Concerning the secondary endpoints, exploratory data analysis will be performed calculating appropriate summary measures for the empirical distribution (mean, standard deviation, median, minimum and maximum for continuous variables, and frequencies and percentages for categorical variables) as well as descriptive two-sided P values. Sensitivity analyses will be conducted for the perprotocol population as well as for the appropriate subgroup (e.g., covering methods). The safety analysis will include calculation and comparison of frequencies and rates of complications and SAEs. Furthermore, statistical methods will be used to assess the quality of the data and the homogeneity of the intervention groups. All analyses will be performed using SAS version 9.1 or higher.

Discussion

Distal pancreatectomies are performed for benign or malignant tumours in most cases.
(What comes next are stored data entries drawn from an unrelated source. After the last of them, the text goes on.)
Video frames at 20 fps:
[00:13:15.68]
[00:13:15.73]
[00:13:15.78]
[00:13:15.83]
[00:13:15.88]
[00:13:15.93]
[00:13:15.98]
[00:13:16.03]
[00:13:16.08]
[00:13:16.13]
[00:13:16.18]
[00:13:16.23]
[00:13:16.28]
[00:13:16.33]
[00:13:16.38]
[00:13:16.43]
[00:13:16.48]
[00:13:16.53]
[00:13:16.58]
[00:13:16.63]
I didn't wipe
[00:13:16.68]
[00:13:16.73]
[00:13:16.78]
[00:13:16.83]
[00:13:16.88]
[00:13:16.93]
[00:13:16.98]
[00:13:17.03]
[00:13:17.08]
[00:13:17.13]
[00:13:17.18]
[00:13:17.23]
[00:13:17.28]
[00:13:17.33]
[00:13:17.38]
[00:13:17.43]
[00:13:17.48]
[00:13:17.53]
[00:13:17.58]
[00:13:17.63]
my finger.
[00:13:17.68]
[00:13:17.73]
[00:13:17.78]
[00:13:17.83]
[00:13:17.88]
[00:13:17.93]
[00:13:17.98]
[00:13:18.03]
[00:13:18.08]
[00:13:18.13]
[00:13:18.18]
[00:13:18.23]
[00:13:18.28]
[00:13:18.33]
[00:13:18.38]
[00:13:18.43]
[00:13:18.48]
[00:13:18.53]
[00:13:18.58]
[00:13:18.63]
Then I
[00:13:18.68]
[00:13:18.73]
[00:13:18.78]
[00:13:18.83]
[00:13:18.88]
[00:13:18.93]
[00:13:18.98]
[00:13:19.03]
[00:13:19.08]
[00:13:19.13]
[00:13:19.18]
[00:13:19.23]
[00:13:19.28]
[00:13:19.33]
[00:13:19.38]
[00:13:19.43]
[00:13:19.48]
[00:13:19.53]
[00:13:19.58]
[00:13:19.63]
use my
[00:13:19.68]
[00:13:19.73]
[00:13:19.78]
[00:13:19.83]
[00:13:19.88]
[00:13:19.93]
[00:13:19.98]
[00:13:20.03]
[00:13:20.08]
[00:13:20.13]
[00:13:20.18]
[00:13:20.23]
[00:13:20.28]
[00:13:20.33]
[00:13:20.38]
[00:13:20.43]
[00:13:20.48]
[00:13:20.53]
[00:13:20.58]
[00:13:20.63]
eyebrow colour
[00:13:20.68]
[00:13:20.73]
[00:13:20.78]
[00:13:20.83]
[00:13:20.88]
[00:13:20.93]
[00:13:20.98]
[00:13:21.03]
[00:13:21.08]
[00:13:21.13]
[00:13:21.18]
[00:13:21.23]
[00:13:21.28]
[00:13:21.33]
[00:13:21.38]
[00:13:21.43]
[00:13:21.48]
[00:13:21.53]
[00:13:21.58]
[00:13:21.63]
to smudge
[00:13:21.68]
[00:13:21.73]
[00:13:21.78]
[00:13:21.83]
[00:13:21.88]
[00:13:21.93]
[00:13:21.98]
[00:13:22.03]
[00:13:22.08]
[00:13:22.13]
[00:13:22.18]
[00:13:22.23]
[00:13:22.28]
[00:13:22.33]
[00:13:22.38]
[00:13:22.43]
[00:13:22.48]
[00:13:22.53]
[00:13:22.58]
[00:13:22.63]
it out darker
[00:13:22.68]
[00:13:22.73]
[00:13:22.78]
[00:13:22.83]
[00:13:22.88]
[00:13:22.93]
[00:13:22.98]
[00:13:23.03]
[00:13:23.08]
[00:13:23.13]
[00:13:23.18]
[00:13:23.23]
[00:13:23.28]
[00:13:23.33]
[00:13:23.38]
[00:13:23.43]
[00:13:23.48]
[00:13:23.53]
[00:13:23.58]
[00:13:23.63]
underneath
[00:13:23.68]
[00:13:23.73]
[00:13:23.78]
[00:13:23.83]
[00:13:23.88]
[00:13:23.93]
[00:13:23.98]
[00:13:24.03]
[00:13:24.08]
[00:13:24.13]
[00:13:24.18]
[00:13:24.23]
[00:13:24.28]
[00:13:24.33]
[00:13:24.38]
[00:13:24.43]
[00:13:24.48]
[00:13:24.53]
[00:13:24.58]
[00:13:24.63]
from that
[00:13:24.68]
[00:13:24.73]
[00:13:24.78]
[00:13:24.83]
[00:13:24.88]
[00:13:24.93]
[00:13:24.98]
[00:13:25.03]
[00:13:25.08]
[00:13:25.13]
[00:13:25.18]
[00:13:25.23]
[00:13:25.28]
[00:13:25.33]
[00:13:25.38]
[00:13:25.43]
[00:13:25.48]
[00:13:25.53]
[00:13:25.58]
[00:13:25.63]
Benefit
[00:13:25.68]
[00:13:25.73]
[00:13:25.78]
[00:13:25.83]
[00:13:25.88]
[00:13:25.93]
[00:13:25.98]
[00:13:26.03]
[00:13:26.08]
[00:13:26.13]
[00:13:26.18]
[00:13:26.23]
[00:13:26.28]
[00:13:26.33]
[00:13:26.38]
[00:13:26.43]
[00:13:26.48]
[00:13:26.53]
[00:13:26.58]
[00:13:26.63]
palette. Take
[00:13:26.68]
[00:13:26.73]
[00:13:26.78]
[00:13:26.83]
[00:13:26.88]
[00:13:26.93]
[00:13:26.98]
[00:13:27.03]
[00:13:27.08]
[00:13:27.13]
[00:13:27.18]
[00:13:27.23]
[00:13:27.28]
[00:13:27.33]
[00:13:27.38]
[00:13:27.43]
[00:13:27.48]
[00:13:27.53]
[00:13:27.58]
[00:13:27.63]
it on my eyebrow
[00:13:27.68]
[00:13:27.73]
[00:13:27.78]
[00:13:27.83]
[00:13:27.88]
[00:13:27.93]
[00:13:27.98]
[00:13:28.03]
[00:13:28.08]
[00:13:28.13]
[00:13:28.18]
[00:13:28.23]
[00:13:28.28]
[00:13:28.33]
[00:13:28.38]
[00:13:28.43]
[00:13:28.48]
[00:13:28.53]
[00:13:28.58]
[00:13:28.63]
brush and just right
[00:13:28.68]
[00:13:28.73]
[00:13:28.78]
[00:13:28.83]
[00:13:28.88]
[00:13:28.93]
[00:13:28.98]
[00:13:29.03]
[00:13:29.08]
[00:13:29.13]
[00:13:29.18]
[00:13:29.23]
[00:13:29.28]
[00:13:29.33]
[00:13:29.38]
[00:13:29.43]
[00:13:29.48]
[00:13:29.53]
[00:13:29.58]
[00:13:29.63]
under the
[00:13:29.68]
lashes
Despite the increasing caseload, the morbidity associated with this kind of operation remains high, mainly due to POPF, which occur in up to 60% of patients [7]. Additional diagnostic and therapeutic procedures are needed for these patients, leading to prolongation of their hospital stay, readmission, and an increase of treatment costs [14]. Furthermore, POPF can persist for up to six months. It can be assumed that quality of life is considerably impaired in fistula patients.

The DISCOVER trial will evaluate the technique of additional coverage of the pancreatic remnant and its effectiveness at reducing the rate of POPF after distal pancreatectomies. Using the ISGPF-definition of POPF will enable us to compare our results to those of other trials. The thesis that quality of life is impaired by POPF will be tested by means of a validated questionnaire (EQ-5D questionnaire; EuroQol Group Foundation).

If the use of the coverage procedure can be shown to reduce the rate of POPF, this would help to establish the coverage procedure as a standard technique after distal pancreatectomy.

Trial status

The DISCOVER trial is currently still recruiting. The last patient is expected to be recruited toward the spring of 2014.